(Saved entries)
>>>>

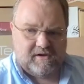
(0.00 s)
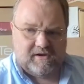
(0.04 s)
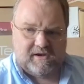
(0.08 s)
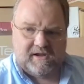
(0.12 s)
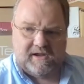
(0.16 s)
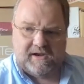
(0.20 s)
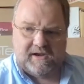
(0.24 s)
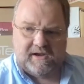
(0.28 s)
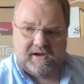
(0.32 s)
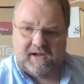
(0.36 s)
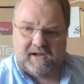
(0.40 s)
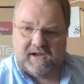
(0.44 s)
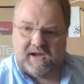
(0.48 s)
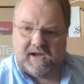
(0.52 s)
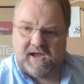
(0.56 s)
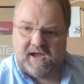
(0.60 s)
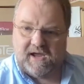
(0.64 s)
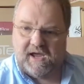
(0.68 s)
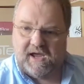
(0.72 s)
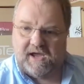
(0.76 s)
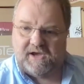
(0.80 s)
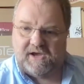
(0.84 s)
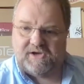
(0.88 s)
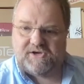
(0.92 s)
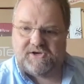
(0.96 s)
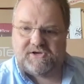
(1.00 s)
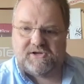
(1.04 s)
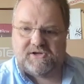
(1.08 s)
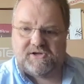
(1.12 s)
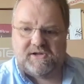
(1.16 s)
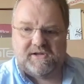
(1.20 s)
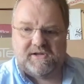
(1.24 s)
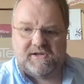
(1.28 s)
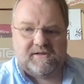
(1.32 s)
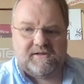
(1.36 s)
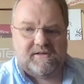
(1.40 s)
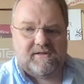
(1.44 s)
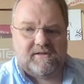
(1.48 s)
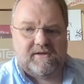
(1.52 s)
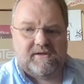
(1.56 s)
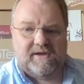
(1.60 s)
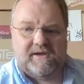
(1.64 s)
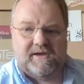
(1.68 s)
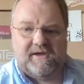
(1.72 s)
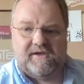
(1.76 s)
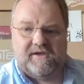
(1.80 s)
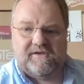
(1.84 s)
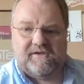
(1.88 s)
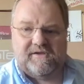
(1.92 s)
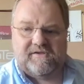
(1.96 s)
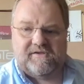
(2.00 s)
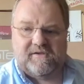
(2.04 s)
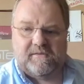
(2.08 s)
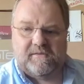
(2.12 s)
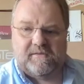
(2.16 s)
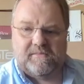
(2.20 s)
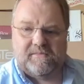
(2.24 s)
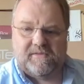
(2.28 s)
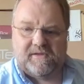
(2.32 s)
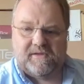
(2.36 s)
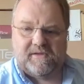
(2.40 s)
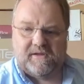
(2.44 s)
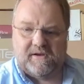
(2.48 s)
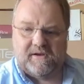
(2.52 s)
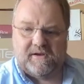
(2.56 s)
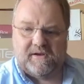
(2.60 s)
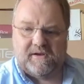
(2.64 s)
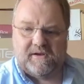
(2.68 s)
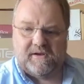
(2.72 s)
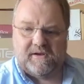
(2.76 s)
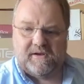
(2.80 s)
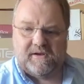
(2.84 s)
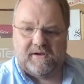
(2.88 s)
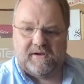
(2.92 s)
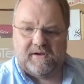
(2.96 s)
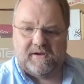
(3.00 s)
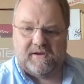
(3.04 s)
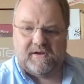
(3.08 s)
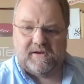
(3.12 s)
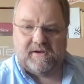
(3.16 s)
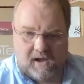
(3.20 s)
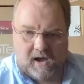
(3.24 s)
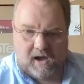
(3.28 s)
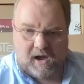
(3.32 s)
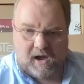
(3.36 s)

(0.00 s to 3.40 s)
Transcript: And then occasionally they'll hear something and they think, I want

<<<<

Work item
Return an exact copy of the data above, apart from any pictures.

Task response
(0.00 s)
(0.04 s)
(0.08 s)
(0.12 s)
(0.16 s)
(0.20 s)
(0.24 s)
(0.28 s)
(0.32 s)
(0.36 s)
(0.40 s)
(0.44 s)
(0.48 s)
(0.52 s)
(0.56 s)
(0.60 s)
(0.64 s)
(0.68 s)
(0.72 s)
(0.76 s)
(0.80 s)
(0.84 s)
(0.88 s)
(0.92 s)
(0.96 s)
(1.00 s)
(1.04 s)
(1.08 s)
(1.12 s)
(1.16 s)
(1.20 s)
(1.24 s)
(1.28 s)
(1.32 s)
(1.36 s)
(1.40 s)
(1.44 s)
(1.48 s)
(1.52 s)
(1.56 s)
(1.60 s)
(1.64 s)
(1.68 s)
(1.72 s)
(1.76 s)
(1.80 s)
(1.84 s)
(1.88 s)
(1.92 s)
(1.96 s)
(2.00 s)
(2.04 s)
(2.08 s)
(2.12 s)
(2.16 s)
(2.20 s)
(2.24 s)
(2.28 s)
(2.32 s)
(2.36 s)
(2.40 s)
(2.44 s)
(2.48 s)
(2.52 s)
(2.56 s)
(2.60 s)
(2.64 s)
(2.68 s)
(2.72 s)
(2.76 s)
(2.80 s)
(2.84 s)
(2.88 s)
(2.92 s)
(2.96 s)
(3.00 s)
(3.04 s)
(3.08 s)
(3.12 s)
(3.16 s)
(3.20 s)
(3.24 s)
(3.28 s)
(3.32 s)
(3.36 s)

(0.00 s to 3.40 s)
Transcript: And then occasionally they'll hear something and they think, I want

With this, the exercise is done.